Valentine's Day - Garry Marshall
I really hope this kind of film doesn’t become a trend similar to Christmas where films are written for the audience at that time, trying to ignite the spark in the audience’s imagination and grabbing that mad money of the holiday audiences. But, what makes this different is filming tailoring around a holiday that’s not an official holiday but a date made up by companies to make you spend more money. Yes, it sounds like I’m a bitter man about the whole thing, and no i haven’t had bad experiences with Valentine’s Day where I’ve been dumped or I’ve been cheated on, sadly i don’t live the Hollywood film lifestyle. More often than not, I’m single of Valentine’s Day and that suits me just fine. Moving back on track with this review, i hate Valentine’s Day the holiday, so going into this romantic comedy, i knew it would irritate the fuck out of me. Of all the actors and performances, clearly the money was the major factor for all of them, cashing in on the holiday itself where couples would go see it and have a wonderful evening. (Sick in my mouth). Instead, you get two hours of pure self praise, where each actor appears doing the exact same thing the last actors do, trying to be funny and sweet but showing that the script is bare, the storylines sometimes don’t work and it gets very annoying. Now you may disagree and think it’s an okay film with some funny sections and a decent watch on a Saturday night. There are millions, literally millions of films that are better than this in just the romantic genre or a film that make you laugh.

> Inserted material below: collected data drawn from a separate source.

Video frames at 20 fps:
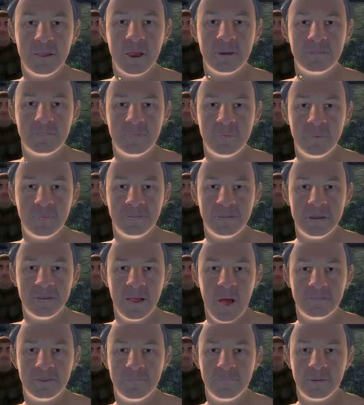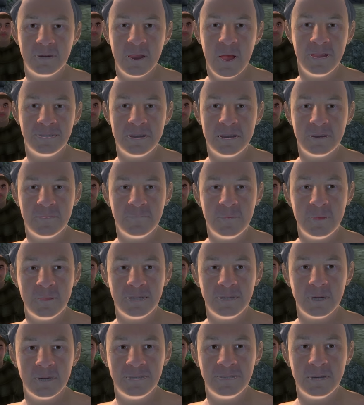The hidden fortress of the Blades in the
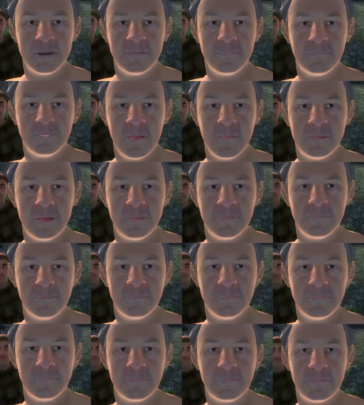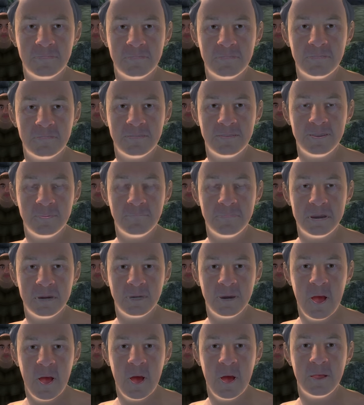mountains near Bruma. A few
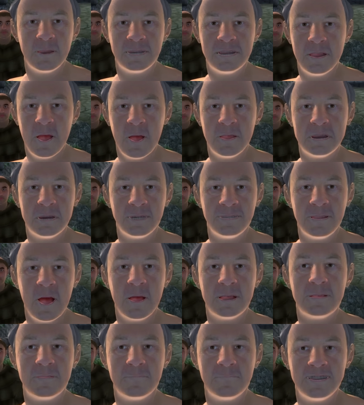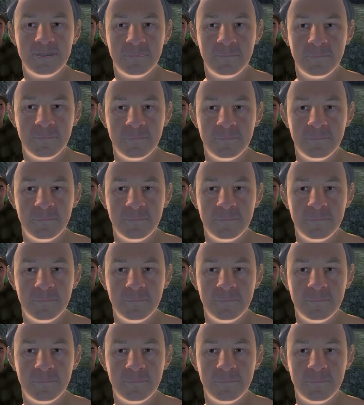men can hold it against an army.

Normally with the review, this is the section i write about what the film is about, but I’m not going to describe it as it’s a mesh of different tales of different people on Valentine’s Day, with people cheating, people breaking up, kids learning about romance, old people still in love, people against the day, and other random fucking stories that aren’t funny nor cute. It stars a mixture of great actors who have great careers being in decent films like Topher Grace, Jennifer Garner, Anne Hathaway and Bradley Cooper and then we have some mediocre actors who are in the end of their dying careers like Julia Roberts, Ashton Kutcher, Queen Latifah and Kathy Bates. And throw in a couple of surprise appearances of the two “hunks” from Greys Anatomy and that werewolf guy from the Twilight films and the girl he was supposedly seeing, yes that famous young country singer, the film is overpopulated with lame performances. Using the blueprint set by New York i Love You and Paris, je t’aime, decent films that had separate sections about different relationships in the city where it’s set, but at the same time the relationships felt real and the performances furthered the story and made it entirely captivating with the different directing styles.
So don’t watch this pile of shit, instead watch New York I Love You and Paris, je t’aime, ten times better all round, i promise.